Time will tell: Reconstructing the age of sediments and paleoclimatic events
Biostratigraphy
Calcareous nannofossils are very useful biostratigraphic tools. Their radiation and extinction events have been well-dated and can serve as time reference points to identify the age of marine sediments.
I am interested in biostratigraphic reconstuctions, and especially at the diachroneity of bioevents between low and high latitudes during the Miocene and the Pliocene. I am currently working on the biostratigraphic reconstructions of the IODP Expedition 395 North Atlantic sediments.
coccolith images are from: Nannotax 3 websites; courtesy: Jeremy Young
Cyclostratigraphy
Through linking cyclical sedimentary records to Earth’s orbital solutions, we can obtain extremely high-resolution age estimates.

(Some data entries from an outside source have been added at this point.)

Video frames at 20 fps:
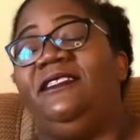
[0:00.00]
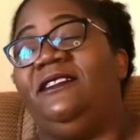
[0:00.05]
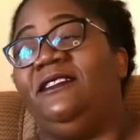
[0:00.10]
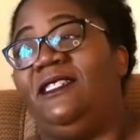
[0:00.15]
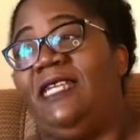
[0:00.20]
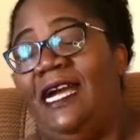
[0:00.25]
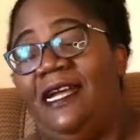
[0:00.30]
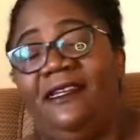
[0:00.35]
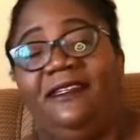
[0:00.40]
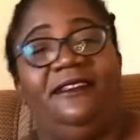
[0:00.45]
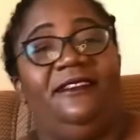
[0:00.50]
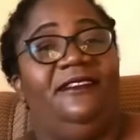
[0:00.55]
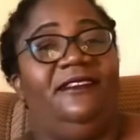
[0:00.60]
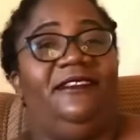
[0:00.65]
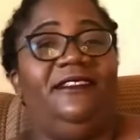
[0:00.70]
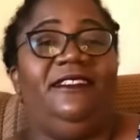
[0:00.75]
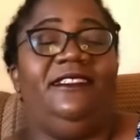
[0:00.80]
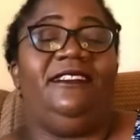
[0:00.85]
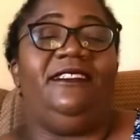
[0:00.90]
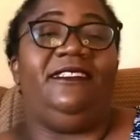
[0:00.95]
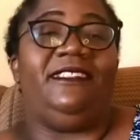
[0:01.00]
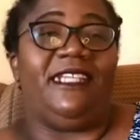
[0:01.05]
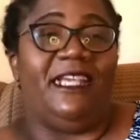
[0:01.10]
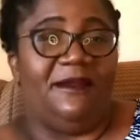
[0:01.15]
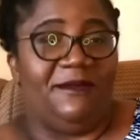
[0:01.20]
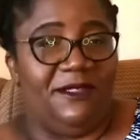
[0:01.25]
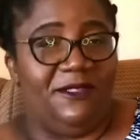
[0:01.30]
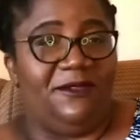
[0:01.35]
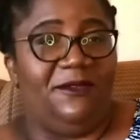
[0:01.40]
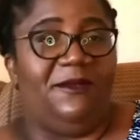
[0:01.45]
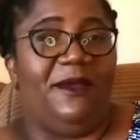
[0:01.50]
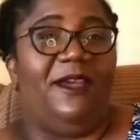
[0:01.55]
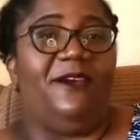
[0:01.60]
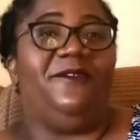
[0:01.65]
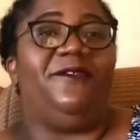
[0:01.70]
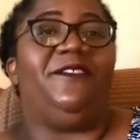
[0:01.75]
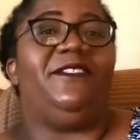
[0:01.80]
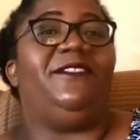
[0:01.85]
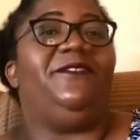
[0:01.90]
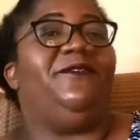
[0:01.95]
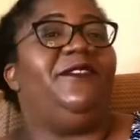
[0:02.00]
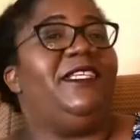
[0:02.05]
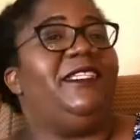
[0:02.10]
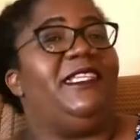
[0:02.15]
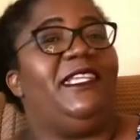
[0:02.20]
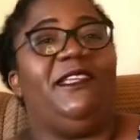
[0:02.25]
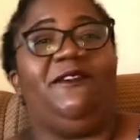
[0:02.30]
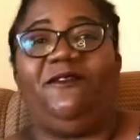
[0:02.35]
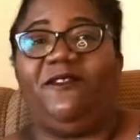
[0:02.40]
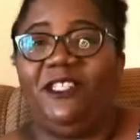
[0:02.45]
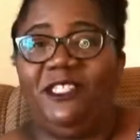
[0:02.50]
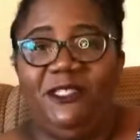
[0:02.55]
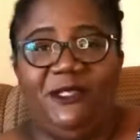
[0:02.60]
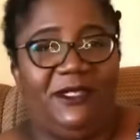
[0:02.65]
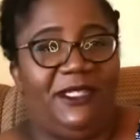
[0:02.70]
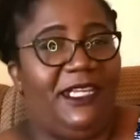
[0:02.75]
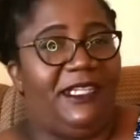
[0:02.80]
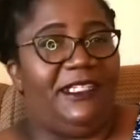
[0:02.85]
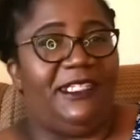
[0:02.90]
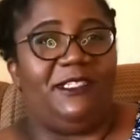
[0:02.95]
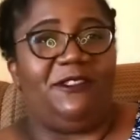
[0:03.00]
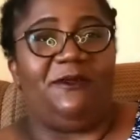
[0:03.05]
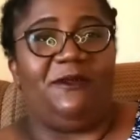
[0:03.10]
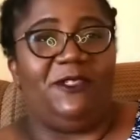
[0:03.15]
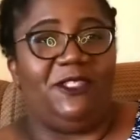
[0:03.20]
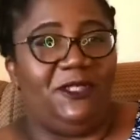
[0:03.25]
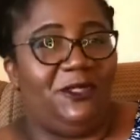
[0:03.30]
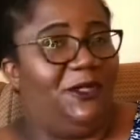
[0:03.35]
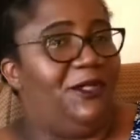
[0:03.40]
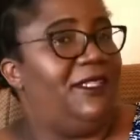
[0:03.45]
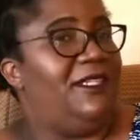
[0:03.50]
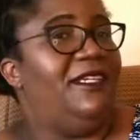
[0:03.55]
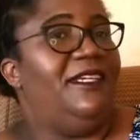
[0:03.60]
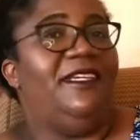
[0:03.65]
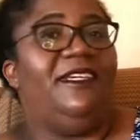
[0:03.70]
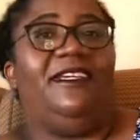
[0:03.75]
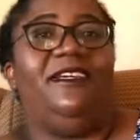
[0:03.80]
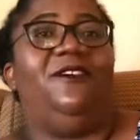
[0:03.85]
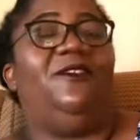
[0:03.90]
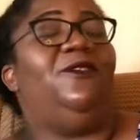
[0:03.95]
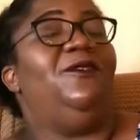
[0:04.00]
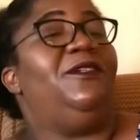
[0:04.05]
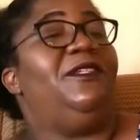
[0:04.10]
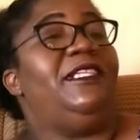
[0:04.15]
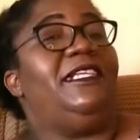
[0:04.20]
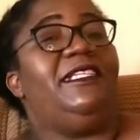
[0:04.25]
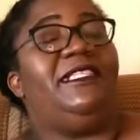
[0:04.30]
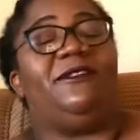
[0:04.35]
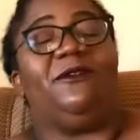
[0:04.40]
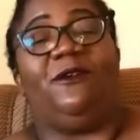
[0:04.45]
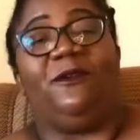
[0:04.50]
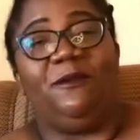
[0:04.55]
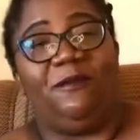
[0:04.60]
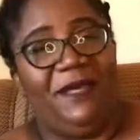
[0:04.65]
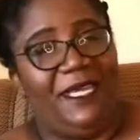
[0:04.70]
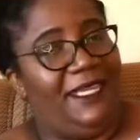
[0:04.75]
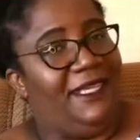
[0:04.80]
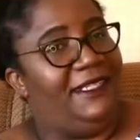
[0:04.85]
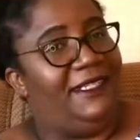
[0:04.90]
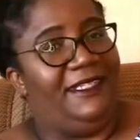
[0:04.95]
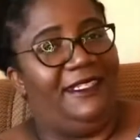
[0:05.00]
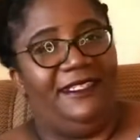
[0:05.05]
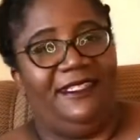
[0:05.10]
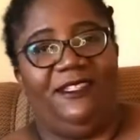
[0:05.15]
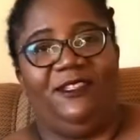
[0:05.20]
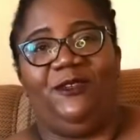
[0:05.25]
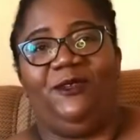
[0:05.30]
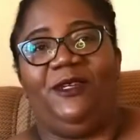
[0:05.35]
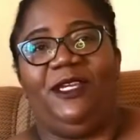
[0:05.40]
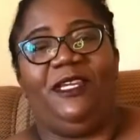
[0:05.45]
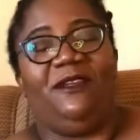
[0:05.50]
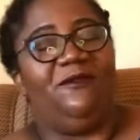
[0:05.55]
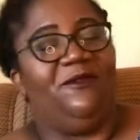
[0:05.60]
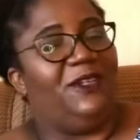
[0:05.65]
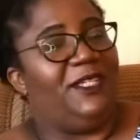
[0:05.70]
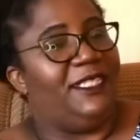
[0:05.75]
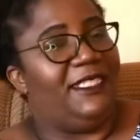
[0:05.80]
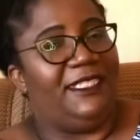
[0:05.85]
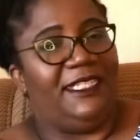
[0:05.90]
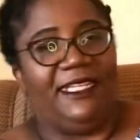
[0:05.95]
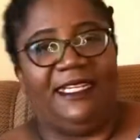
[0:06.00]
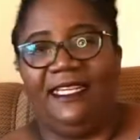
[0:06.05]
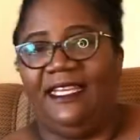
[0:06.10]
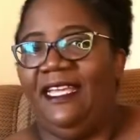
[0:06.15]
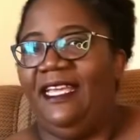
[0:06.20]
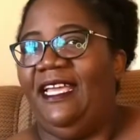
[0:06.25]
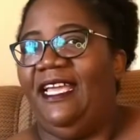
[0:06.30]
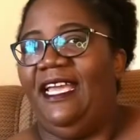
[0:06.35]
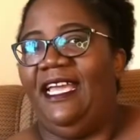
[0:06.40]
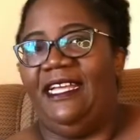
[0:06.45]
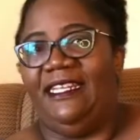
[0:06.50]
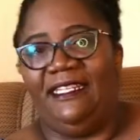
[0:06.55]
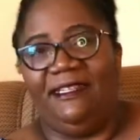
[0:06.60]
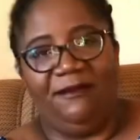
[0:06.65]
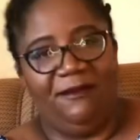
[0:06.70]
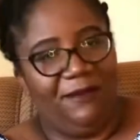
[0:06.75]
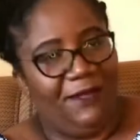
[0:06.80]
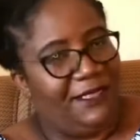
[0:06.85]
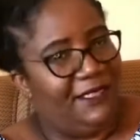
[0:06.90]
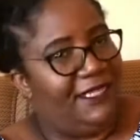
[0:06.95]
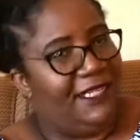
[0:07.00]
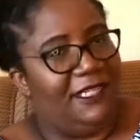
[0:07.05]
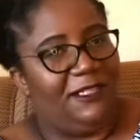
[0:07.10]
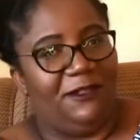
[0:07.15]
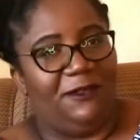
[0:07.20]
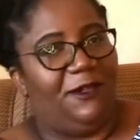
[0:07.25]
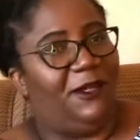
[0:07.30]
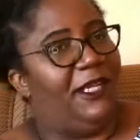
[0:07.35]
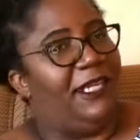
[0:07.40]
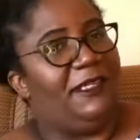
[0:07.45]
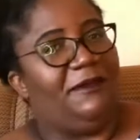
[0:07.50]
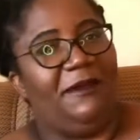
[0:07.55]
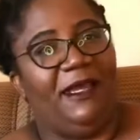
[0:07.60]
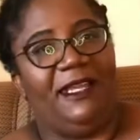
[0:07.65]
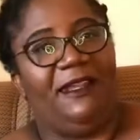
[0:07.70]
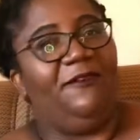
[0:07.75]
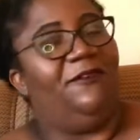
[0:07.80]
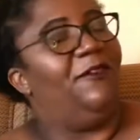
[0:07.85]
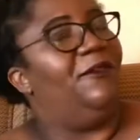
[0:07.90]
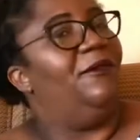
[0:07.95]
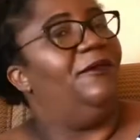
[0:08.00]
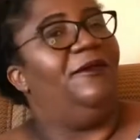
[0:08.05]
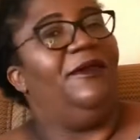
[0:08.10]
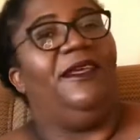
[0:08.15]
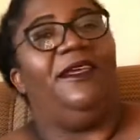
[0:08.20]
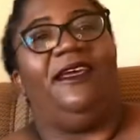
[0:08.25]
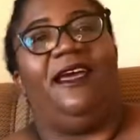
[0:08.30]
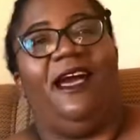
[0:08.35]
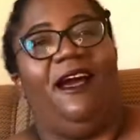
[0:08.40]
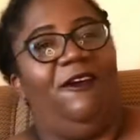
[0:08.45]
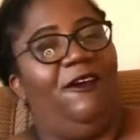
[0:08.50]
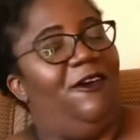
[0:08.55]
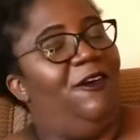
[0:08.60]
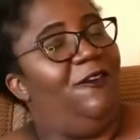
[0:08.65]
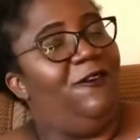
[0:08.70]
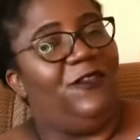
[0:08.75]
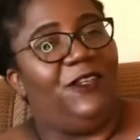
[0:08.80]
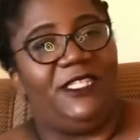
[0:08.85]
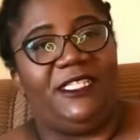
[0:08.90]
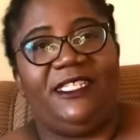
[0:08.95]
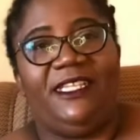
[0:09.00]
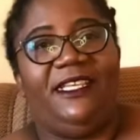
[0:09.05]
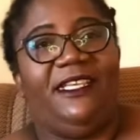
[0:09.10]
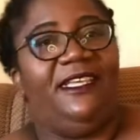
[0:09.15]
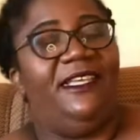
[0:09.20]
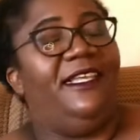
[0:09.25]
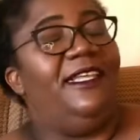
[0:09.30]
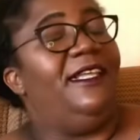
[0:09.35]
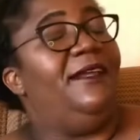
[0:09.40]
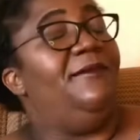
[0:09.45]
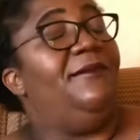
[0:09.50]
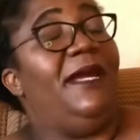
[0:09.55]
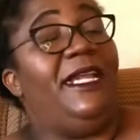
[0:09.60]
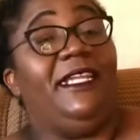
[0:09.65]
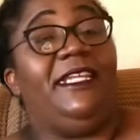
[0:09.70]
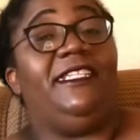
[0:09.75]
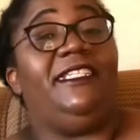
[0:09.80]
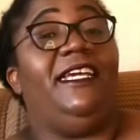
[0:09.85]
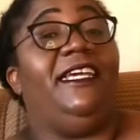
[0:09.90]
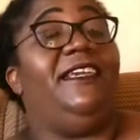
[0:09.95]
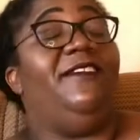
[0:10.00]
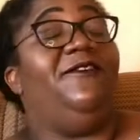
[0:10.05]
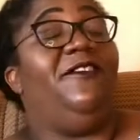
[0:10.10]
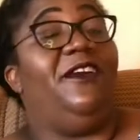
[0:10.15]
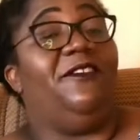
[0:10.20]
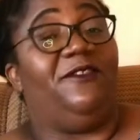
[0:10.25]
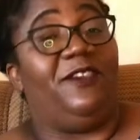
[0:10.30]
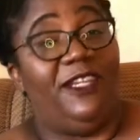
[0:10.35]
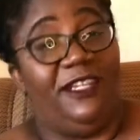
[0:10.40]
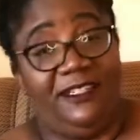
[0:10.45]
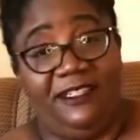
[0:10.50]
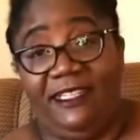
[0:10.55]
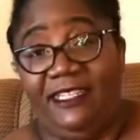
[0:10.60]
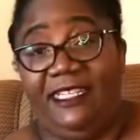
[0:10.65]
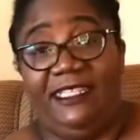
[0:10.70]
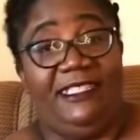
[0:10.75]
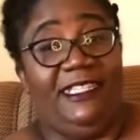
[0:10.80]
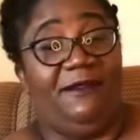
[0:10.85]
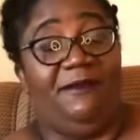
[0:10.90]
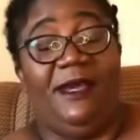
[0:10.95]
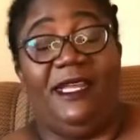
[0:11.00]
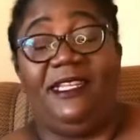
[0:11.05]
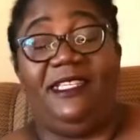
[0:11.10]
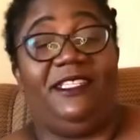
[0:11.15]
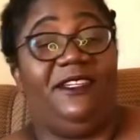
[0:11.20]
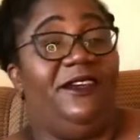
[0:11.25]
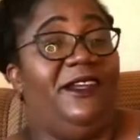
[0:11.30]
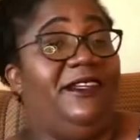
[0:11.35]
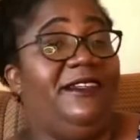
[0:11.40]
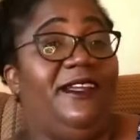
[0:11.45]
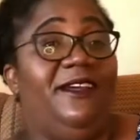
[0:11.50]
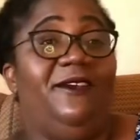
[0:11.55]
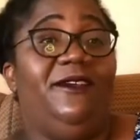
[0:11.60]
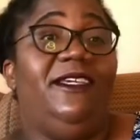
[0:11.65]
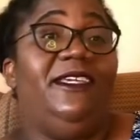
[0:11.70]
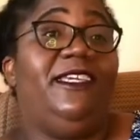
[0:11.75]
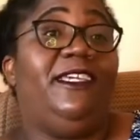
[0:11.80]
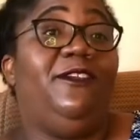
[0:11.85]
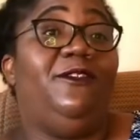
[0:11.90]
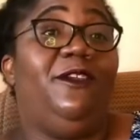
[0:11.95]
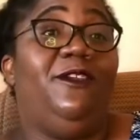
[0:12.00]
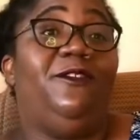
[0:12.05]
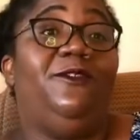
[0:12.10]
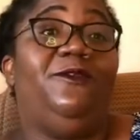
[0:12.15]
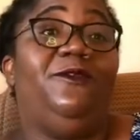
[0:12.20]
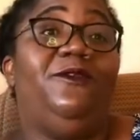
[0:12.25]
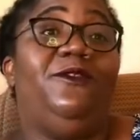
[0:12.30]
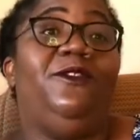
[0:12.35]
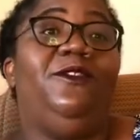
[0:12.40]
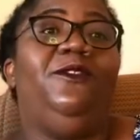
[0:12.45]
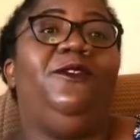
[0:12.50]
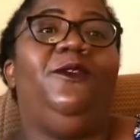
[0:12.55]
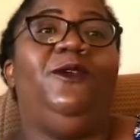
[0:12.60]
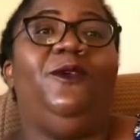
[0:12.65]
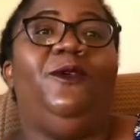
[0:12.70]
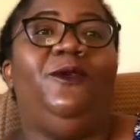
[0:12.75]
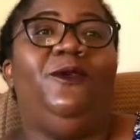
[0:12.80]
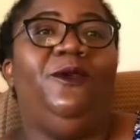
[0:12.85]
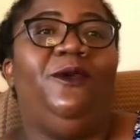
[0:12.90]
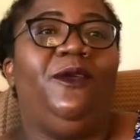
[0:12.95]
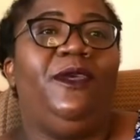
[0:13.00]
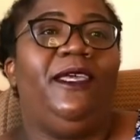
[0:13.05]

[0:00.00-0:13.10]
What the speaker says: done, it comes through my office. If there's any video that is to be shot, it's all paid through invoicing, and the person has to collect money from our office. Manager, if I've got to get a manager right now, you'll have no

I am interested on the use of high resolution X-ray fluorescence records in cyclostratigraphic approaches. Currently, I am working on generating an astronomically tuned age model for the late Miocene to Pliocene at the North Atlantic IODP Expedition 395 sites.
Additionally, I am involved in the TIMES project, an intenrnational effort that aims to recalibrate the age models of scientific ocean drilling records from the last 100 million years, and synchronise them in the time domain through the use of astrochronology. I am currently a member of WG1 (Biostratigraphy) and co-leading the calcareous nannofossil biostratigraphy subgroup of this initiative.